La justice a décidé cette jonction fin mars, car elle soupçonne une « même entreprise criminelle » derrière ces violences, avec un même « mode opératoire », un « choix » similaire dans les cibles et une même « professionnalisation dans l'organisation mise en place » avec des exécutants, des logisticiens et des commanditaires, a expliqué la source proche.

Le 1er mai, en plein Paris, le père d'un homme ayant fait fortune dans les cryptomonnaies, avait été enlevé par quatre hommes encagoulés alors qu'il sortait promener son chien. Il avait eu un doigt coupé, au terme d'un premier ultimatum fixé par les ravisseurs, qui réclamaient une rançon de plusieurs millions d'euros en cryptomonnaies. L'homme, détenu dans un pavillon en banlieue parisienne, fut finalement libéré.

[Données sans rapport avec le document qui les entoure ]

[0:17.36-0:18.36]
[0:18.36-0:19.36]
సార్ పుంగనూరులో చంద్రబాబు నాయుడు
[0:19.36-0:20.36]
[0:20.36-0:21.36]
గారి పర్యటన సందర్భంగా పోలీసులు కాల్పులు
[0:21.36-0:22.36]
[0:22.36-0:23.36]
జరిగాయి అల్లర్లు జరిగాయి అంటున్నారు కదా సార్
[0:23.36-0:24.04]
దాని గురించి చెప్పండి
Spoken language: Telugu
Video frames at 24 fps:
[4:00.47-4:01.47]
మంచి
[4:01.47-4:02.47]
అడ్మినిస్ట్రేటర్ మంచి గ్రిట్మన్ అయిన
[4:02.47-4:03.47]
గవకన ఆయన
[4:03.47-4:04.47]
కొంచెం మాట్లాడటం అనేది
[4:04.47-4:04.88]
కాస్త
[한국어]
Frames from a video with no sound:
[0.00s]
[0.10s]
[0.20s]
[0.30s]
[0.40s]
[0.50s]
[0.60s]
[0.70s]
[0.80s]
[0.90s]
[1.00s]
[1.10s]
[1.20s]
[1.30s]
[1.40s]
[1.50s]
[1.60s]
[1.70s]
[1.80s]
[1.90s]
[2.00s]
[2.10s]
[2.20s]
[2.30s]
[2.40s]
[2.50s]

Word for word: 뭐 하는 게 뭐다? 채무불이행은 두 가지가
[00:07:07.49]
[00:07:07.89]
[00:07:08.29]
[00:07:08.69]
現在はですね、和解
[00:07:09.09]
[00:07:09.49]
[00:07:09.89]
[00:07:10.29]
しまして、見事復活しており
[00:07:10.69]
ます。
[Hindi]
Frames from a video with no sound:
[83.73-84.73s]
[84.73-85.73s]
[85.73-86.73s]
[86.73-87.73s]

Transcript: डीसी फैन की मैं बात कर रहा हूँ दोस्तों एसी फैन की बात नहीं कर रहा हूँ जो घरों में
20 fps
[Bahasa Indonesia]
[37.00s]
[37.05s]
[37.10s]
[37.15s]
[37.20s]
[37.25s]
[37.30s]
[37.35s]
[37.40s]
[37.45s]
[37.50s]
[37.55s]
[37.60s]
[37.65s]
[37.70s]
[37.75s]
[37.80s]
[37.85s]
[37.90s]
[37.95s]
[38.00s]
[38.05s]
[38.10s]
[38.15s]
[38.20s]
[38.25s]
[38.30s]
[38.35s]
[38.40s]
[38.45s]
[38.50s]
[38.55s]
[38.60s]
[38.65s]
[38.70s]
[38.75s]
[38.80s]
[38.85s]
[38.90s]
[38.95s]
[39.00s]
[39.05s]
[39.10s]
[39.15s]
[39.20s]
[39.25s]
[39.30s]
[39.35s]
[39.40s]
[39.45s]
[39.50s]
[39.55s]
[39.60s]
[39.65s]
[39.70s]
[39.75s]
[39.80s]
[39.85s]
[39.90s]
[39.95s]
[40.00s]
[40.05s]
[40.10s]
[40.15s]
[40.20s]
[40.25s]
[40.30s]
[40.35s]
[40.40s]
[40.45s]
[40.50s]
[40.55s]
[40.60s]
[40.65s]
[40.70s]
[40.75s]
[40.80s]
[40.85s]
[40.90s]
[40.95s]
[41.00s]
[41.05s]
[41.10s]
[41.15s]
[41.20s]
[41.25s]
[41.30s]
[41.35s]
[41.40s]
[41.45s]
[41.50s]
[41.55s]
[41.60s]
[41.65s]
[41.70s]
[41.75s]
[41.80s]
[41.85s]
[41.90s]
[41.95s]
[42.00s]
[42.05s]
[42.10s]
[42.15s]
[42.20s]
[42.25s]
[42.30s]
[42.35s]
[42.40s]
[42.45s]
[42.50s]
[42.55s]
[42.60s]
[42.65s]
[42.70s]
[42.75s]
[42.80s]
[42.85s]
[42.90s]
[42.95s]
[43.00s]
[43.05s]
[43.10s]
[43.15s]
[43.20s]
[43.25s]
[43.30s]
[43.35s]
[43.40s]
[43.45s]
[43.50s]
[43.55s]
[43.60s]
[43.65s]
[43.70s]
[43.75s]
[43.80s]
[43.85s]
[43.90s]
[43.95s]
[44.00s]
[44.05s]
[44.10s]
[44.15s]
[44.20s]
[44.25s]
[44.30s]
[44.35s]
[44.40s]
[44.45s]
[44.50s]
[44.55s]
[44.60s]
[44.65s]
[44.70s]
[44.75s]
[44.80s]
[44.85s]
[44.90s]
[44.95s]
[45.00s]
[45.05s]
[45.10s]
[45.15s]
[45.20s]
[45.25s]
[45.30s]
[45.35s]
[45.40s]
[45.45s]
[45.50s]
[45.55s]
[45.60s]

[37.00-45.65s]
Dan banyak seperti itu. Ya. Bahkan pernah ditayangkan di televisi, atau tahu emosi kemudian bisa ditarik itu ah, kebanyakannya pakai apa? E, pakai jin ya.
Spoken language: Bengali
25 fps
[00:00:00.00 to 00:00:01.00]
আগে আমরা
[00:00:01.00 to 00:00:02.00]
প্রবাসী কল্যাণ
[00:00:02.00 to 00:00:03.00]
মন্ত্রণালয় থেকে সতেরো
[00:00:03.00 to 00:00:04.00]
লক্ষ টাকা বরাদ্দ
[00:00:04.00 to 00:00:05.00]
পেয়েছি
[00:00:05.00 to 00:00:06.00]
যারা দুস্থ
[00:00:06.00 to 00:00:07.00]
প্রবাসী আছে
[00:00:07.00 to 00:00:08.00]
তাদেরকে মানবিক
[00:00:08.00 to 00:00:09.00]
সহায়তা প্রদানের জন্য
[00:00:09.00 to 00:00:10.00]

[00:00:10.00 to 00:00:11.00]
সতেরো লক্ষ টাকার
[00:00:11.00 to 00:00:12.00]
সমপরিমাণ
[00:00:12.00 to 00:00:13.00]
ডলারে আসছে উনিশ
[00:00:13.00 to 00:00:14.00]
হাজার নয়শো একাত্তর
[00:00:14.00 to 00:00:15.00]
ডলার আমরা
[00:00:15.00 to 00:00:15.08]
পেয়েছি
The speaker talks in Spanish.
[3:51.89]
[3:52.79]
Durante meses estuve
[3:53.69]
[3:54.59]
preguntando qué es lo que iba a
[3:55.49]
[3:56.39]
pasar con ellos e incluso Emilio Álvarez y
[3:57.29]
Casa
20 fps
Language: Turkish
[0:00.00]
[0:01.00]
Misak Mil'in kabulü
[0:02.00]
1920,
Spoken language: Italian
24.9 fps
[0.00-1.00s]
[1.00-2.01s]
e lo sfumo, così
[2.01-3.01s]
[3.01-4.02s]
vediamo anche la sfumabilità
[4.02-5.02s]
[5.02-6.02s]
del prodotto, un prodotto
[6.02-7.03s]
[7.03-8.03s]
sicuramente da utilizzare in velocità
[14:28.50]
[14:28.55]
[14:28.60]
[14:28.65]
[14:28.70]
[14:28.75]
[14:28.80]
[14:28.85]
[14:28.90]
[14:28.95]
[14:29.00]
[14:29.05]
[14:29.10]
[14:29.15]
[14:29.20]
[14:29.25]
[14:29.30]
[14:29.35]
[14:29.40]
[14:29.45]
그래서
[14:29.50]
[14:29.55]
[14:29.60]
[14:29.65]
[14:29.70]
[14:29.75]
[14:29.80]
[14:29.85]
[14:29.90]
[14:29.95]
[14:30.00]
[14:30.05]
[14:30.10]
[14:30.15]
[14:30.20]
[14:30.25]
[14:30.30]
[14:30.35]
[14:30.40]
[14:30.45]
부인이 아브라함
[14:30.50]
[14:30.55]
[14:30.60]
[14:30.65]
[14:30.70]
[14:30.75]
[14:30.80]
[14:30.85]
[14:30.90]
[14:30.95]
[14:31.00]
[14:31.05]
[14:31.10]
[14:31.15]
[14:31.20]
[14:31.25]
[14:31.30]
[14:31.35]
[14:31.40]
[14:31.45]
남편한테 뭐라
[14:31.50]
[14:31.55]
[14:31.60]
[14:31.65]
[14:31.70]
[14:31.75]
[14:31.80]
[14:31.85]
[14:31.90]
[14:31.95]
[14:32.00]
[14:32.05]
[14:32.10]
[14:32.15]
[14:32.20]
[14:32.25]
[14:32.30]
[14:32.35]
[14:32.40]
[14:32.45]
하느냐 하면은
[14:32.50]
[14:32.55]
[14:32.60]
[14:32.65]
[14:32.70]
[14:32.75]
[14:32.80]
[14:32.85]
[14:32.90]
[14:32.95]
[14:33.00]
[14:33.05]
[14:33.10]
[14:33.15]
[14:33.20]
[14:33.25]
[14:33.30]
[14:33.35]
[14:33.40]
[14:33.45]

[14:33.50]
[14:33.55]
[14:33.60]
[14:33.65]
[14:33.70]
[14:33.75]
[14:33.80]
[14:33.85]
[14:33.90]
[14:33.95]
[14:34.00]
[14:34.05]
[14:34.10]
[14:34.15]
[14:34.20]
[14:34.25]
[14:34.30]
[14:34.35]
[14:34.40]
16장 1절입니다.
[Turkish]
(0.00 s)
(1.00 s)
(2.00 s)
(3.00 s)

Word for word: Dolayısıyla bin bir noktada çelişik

Le 13 mai, en plein Paris encore, quatre personnes masquées tentaient d'enlever la fille et le petit-fils du PDG de la société spécialisée Paymium, Pierre Noizat. Les victimes parvenaient à mettre en fuite leurs ravisseurs, avec l'intervention du compagnon de la femme.

Le 26 mai, à Couëron (Loire-Atlantique) près de Nantes, une tentative d'enlèvement d'une famille gérant une société de cryptomonnaies était déjouée.

Les enquêteurs soupçonnent dès le début des liens entre ces affaires, les investigations sur le 13 mai ayant permis, par exemple, de découvrir le projet de rapt du 26 et de l'éviter.

« C'est une bonne chose de centraliser les procédures où la chaîne de commandement est manifestement la même », a réagi auprès de l'AFP Romain Chilly, avocat des parties civiles dans les affaires du 1er et 13 mai.

« Toutefois, nous attendons une avancée plus rapide des investigations dans un contexte où les attaques visant les détenteurs de crypto augmentent de façon exponentielle », a-t-il relevé.